Not all such impacts are as easily resolved. I know my vulnerabilities and was able to stand up for them in a reasonable manner and my friend is someone who genuinely cares about their impact on other people. Sometimes my emotional state can certainly be less reasonable, sometimes the comment is made by someone I have little to no connection with. Fairly or not, as the outsider, I know the weight of my difference resides with me. I do my best to accept that and all the various emotional consequences which come with it but I also do my best to foster spaces of safety and understanding in my life. Far too many people are not so fortunate as to have that luxury, sometimes those impacts are feelings of complete non-existence.

The monitoring and policing of knowingly hateful and willfully harmful language is a necessity in any society which seeks to be democratic and harmonious. It is impossible, however, to remove all potential harm from language as so much of the potential impact depends on the perspective of the listener. All meaning carries weight and potential impact, good or ill, so the only way to eliminate all possible risk would be to either eliminate all words or all human experience.

That may seem like a ridiculous exaggeration but we are already seeing the cultural results of getting swept up in playing ‘gotcha’. People seeming to compete with one another to find offense where no one else has, such as an attack message sent to an annual festival I help co-ordinate informing us that the term ‘accepting submissions’ is passive-aggressive and intrinsically hierarchical. There is no such thing as a world in which no one is ever made uncomfortable by anything but how do we curtail the deliberately hateful without drowning in the throes of censorship?
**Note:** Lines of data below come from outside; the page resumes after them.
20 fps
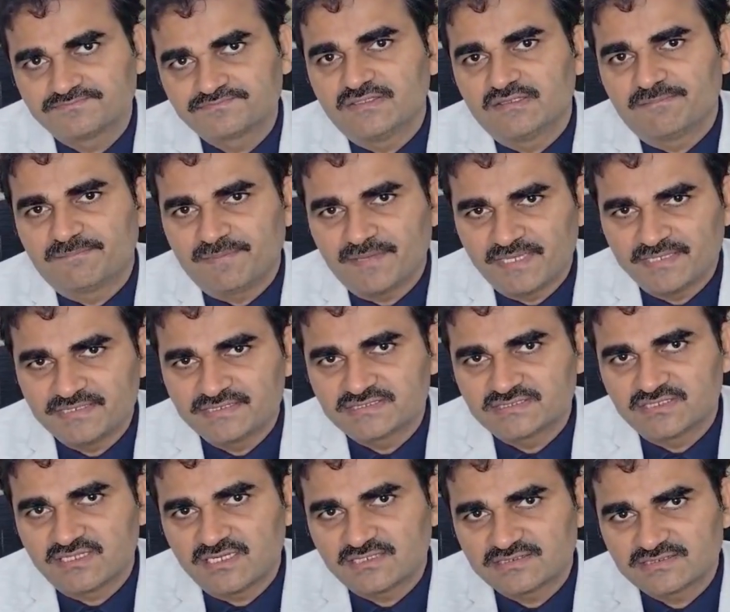If the pain is
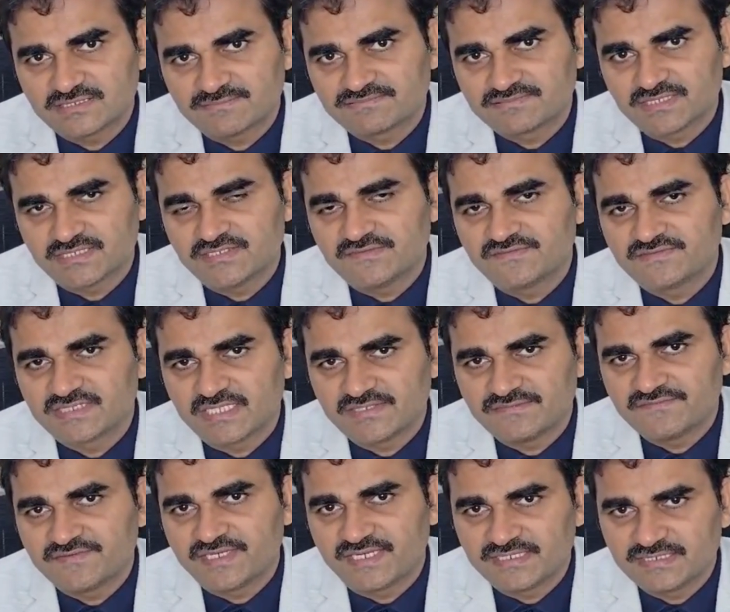not subsiding with
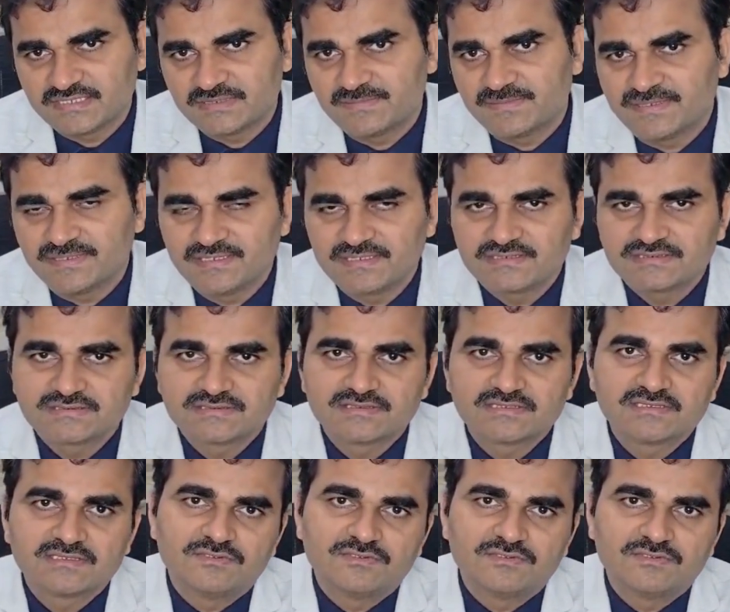IV antibiotics,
Trying to manufacture language devoid of meaning isn’t the answer. We can only make true and lasting progress if we resist the temptation to fixate solely on the manifestations and instead focus of sources. While direct and targeted hate language should not be tolerated, period, we can’t simply stop there and expect the problem to be fixed. Banning the words will not banish the fear based hatred which inspired their use. Banning the ’n’ word or other prominent ethnic slurs hasn’t eliminated racism, removing gender references from administrative titles didn’t remove all glass ceilings, barring people from talking about an event doesn’t mean it never happened. It’s messy and potentially painful work but we need to steer into meaning not away from it, the words are just the delivery system for the meaning.

We also have to resist the temptation to fall into cycles of playing and feeling the victim. Believe me the ‘wounded brooding’ cycle is all too easy to fall into, and can be ridiculously difficult to climb out of. There will always be differences of experience and thus different connections to different meanings. The greater our difference the louder it will get echoed back by the norms surrounding us. We have every right to the reactions we feel but we cannot expect the world around us to rewrite itself on our behalf. It will always be a process of meeting each other half way, of accepting that our experiences can differ greatly, and of embracing meaning rather than shying away from it.

Perhaps if we had a greater appreciation of the meanings behind them we might view words and their potential impact with greater respect, perhaps not toss them about so casually, and perhaps not be so quick to feel and act dismissive of impacts and reactions we might not share of fully understand.